L’algoritmo in giacca e cravatta
Ma qual è il ruolo dell’intelligenza artificiale in tutto questo? Beh, l’AI è la giustificazione perfetta. Le aziende scommettono (o dicono di scommettere) che questi strumenti possano farsi carico di un sacco di compiti che prima richiedevano un capo: coordinare, comunicare, magari persino fare quel lavoro di “collante” che teneva insieme i team. L’idea è che il singolo lavoratore diventi più “autonomo”, meno bisognoso di supervisione costante. E qui arriva il bello (o il brutto, dipende dai punti di vista): i manager che rimangono, quelli che non sono stati appiattiti via, stanno iniziando a usare l’AI per decisioni cruciali. Decisioni su aumenti, promozioni e sì, anche sui licenziamenti. Lo dice un nuovo studio di Resume Builder. L’idea che un algoritmo possa decidere il vostro futuro professionale è quantomeno… inquietante. E, diciamocelo, molti esperti avvertono che decisioni prese dall’AI in ambito HR potrebbero portare a una valanga di cause legali per discriminazione. D’altronde, gli algoritmi sono bravi quanto i dati con cui li addestriamo, e i dati, come ben sapete, non sono sempre imparziali.
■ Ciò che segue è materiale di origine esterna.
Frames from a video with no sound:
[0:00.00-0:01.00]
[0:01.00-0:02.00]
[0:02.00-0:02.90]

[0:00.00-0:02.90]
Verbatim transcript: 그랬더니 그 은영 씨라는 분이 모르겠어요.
Il peso sul mercato del lavoro e sui sopravvissuti
Le conseguenze, amici miei, sono tutt’altro che virtuali. Per chi viene tagliato fuori, rientrare nel mercato del lavoro a livelli di anzianità o stipendio simili è un’impresa ardua. I dati lo confermano: c’è un calo notevole nelle posizioni per manager intermedi rispetto agli anni passati. E per chi resta? Beh, l’ironia della sorte è che spesso si ritrovano a supervisionare squadre enormi, con un carico di lavoro e una pressione che sfociano nel burnout. Un recente studio di Gusto ha mostrato che i manager oggi supervisionano circa il doppio dei dipendenti rispetto a cinque anni fa. Pensateci: più persone da gestire, meno tempo (e forse meno voglia) per fare quel lavoro umano di mentorship che è cruciale per i più giovani in azienda.
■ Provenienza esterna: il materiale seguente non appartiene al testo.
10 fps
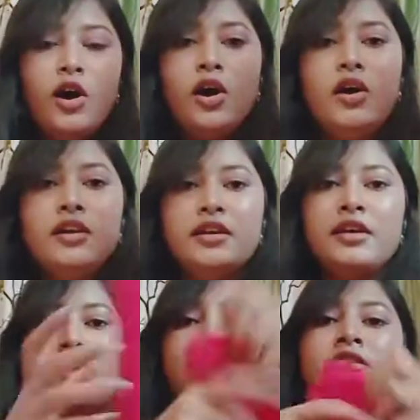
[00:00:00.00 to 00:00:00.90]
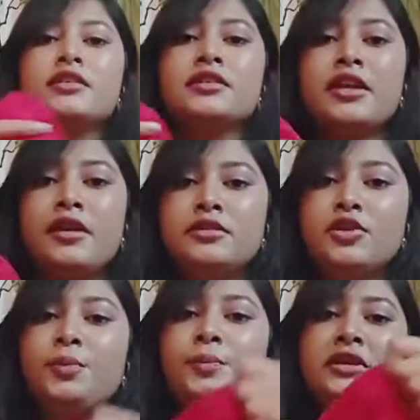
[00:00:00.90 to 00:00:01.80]
और इसके
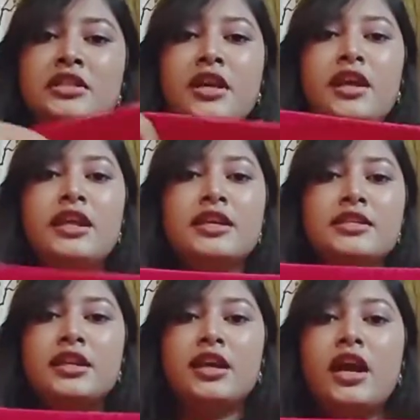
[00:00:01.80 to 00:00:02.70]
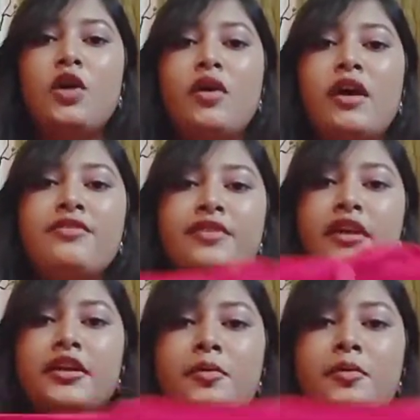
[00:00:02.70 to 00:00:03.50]
जो पीछे है ना इलास्टिक लगा हुआ है फ्रंटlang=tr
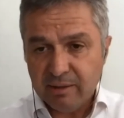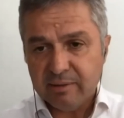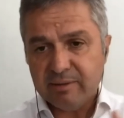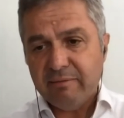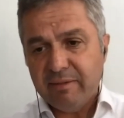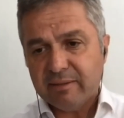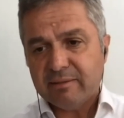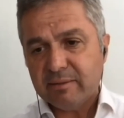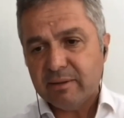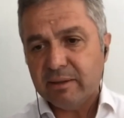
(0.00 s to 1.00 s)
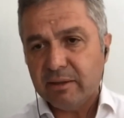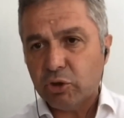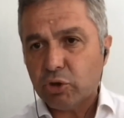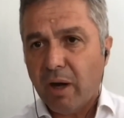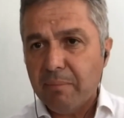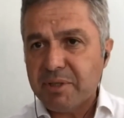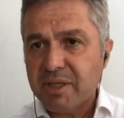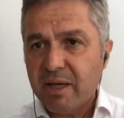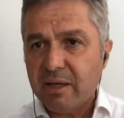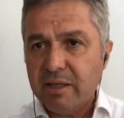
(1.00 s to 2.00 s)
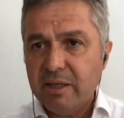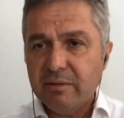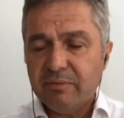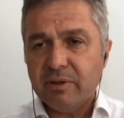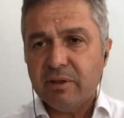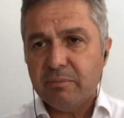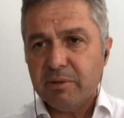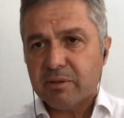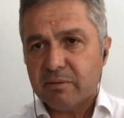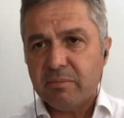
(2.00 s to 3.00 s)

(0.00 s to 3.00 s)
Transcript: E, devlet e, şu an bize iyi e,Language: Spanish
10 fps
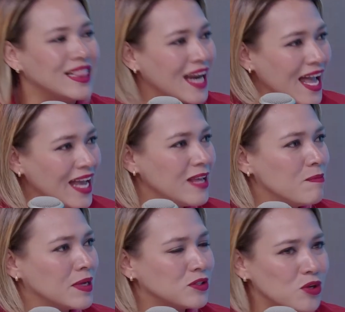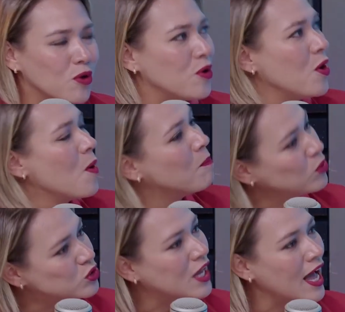atraer inversión,
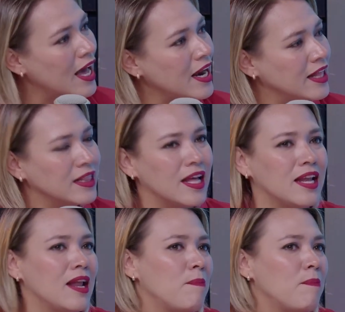buscar en,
E cosa si perde nel frattempo?
Mentre le aziende rincorrono l’efficienza a ogni costo, forse si dimenticano di quel qualcosa che l’AI, per quanto sofisticata, non può replicare. Quella capacità umana di dare un senso alle cose (il “sense-making”), di capire le dinamiche sottili di un team, di fare da coach, di motivare in modo genuino. Certo, gli algoritmi possono ottimizzare processi e fare previsioni basate sui dati. Ma una pacca sulla spalla nel momento giusto, una parola di incoraggiamento, la capacità di mediare un conflitto con intelligenza emotiva… beh, per quelle cose serve ancora un essere umano. E come vi scrivevo in questo approfondimento su Futuro Prossimo, ci sono abilità umane che restano fondamentali nel mercato del lavoro, anche (e forse soprattutto) nell’era dell’AI. Il rischio, in questo frettoloso appiattimento, è che l’efficienza guadagnata si paghi con una perdita di quel tessuto connettivo umano che tiene insieme un’organizzazione e, in fondo, la rende un posto dove le persone (non solo gli algoritmi) hanno voglia di lavorare bene.
Allora, mentre le macchine diventano sempre più brave a “gestire”, e le gerarchie si fanno più rade, forse è il momento di chiederci cosa significa davvero “gestire” nel mercato del lavoro di oggi e di domani. È solo una questione di processi e numeri? O c’è ancora spazio (e bisogno) per quella figura un po’ grigia, un po’ stanca, ma umana, che sapeva ascoltare, consigliare, e sì, a volte anche solo dire: “Tranquillo, ce la facciamo”? Perché l’AI sarà efficiente, questo è sicuro. Ma non credo vi offra un caffè quando siete giù.